The invention provides an LRFFT2 cell construction method, human peripheral blood is used to sequence ctDNA or a whole exome of a tumor tissue, a mutation site is screened to predicate an epitope, andthe sequence of an expression gene of a mutation polypeptide is connected and synthesized; meanwhile, a lentiviral vector is constructed, a lentivirus is packaged, an APC (Antigen Presenting Cell) istransfected to finish the transformation of a specific LV cell, the APC is cultured in vitro together with a PBMC (Peripheral Blood Mononuclear Cell) separated from the peripheral blood, the effective polypeptide is screened, a common T cell is transformed into an RFF cell having more accurate lethality through the second impact stimulated by the accurate effective polypeptide; the transformationis conducted through the TCR-T technical principle; an immunosuppressive signal of the transformed T cell is closed in vitro by using an antibody drug, the specific lethal T cell is protected accurately against in-vivo suppression, the lethality of the T cell on a tumor cell is improved, and a more offensive and defensive LRFFT2 cell is obtained.
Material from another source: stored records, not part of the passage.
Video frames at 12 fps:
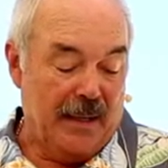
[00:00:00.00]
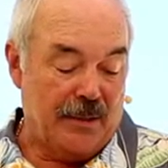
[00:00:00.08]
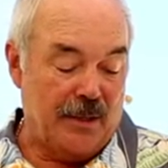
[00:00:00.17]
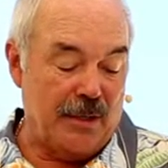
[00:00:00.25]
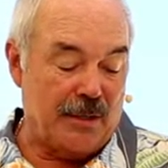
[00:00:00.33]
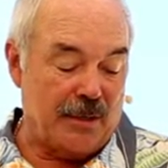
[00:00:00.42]

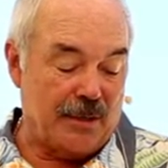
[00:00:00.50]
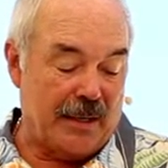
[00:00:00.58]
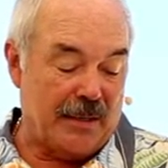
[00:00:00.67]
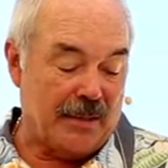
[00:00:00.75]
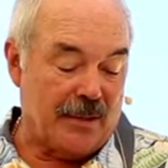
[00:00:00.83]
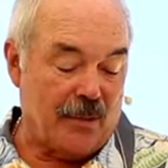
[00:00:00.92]
Jesus
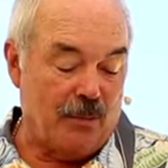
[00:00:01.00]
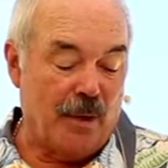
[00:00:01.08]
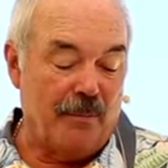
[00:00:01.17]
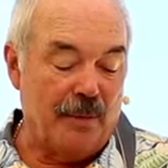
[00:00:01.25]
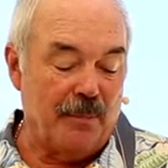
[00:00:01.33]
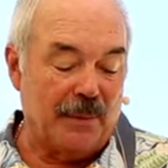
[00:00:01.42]
said to her,
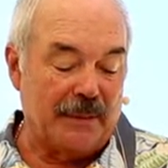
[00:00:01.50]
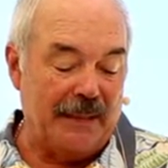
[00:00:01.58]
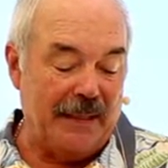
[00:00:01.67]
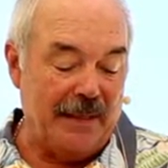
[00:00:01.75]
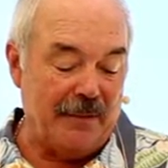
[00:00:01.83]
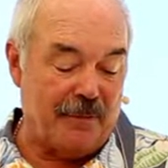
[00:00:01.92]
Woman,
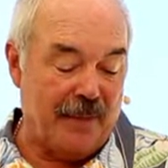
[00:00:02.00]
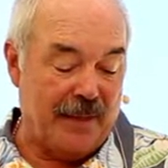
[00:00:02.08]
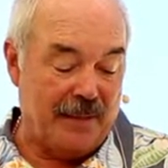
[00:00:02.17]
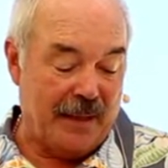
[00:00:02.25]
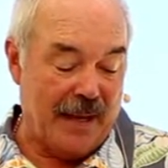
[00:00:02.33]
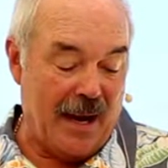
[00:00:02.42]
believe
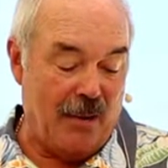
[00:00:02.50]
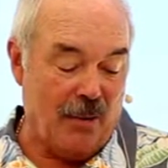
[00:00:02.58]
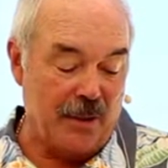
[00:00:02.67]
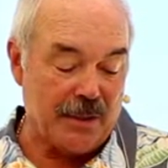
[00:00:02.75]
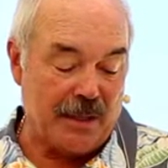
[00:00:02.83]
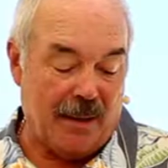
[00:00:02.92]
me, the
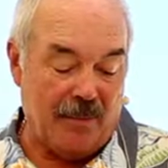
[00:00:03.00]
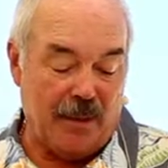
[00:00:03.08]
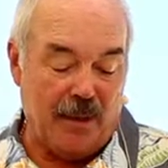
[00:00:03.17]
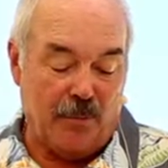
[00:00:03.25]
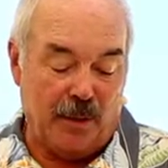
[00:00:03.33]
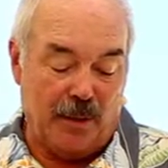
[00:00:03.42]
hour is
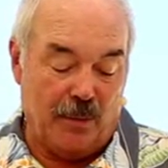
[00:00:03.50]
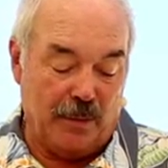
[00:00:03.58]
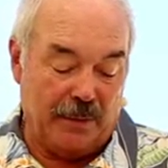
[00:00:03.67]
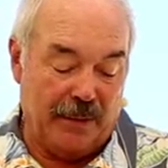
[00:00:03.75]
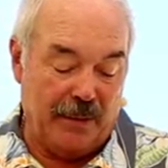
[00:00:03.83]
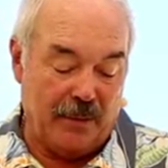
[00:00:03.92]
coming when you
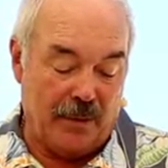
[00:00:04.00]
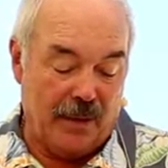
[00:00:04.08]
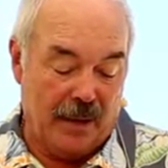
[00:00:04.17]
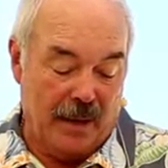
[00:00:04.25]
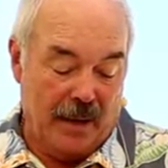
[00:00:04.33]
will neither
The LRFFT2 cell is widely applied to the individualized accurate treatment of a solid tumor.

The invention provides an LRFFT1 cell construction method, human peripheral blood is used to sequence ctDNA or a whole exome of a tumor tissue, a mutation site is screened to predicate an epitope, andthe sequence of an expression gene of a mutation polypeptide is connected and synthesized; meanwhile, a lentiviral vector is constructed, a lentivirus is packaged, an APC (Antigen Presenting Cell) istransfected to finish the transformation of a specific LV cell, the APC is cultured in vitro together with a PBMC (Peripheral Blood Mononuclear Cell) separated from the peripheral blood, the effective polypeptide is screened, a common T cell is transformed into an RFF cell having more accurate lethality through the second impact stimulated by the accurate effective polypeptide; the transformationis conducted through the TCR-T technical principle; an immunosuppressive target of the transformed T cell is then knocked off through the gene editing technology, the specific lethal T cell is protected accurately against in-vivo suppression, the lethality of the T cell on a tumor cell is improved, and a more offensive and defensive LRFFT1 cell is obtained.
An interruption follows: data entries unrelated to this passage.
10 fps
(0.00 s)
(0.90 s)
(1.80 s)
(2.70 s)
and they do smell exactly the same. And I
The invention relates to an MRFFT2 cell construction method, a mutation polypeptide is screened through the predication of an epitope, the sequence of an expression gene of the mutation polypeptide isconnected and synthesized; meanwhile, an MVA virus vector is constructed, an MVA virus is packaged, an APC (Antigen Presenting Cell) is transfected, the transformation of a specific MV cell is finished, the APC is cultured in vitro together with a PBMC (Peripheral Blood Mononuclear Cell) separated from the peripheral blood, the effective polypeptide is screened, a common T cell is transformed into an RFF cell having more accurate lethality through the second impact stimulated by the accurate effective polypeptide; the transformation is conducted through the TCR-T technical principle; an immunosuppressive signal of the transformed T cell is closed by using an antibody drug in vitro, the specific lethal T cell is protected accurately against in-vivo suppression, and the lethality of the T cell on a tumor cell is improved.

The invention belongs to the technical field of biotechnology, and particularly relates to an LFF1 cell and a preparation method thereof. According to the cell, after an antigen-presenting cell is transfected by using lentivirus for expressing antigen epitope peptide, a PBMC (peripheral blood mononuclear cell) is stimulated, then knockout of a suppressive signal molecular target is adopted for protection, and therefore the anti-tumor capacity of a T cell can be effectively improved.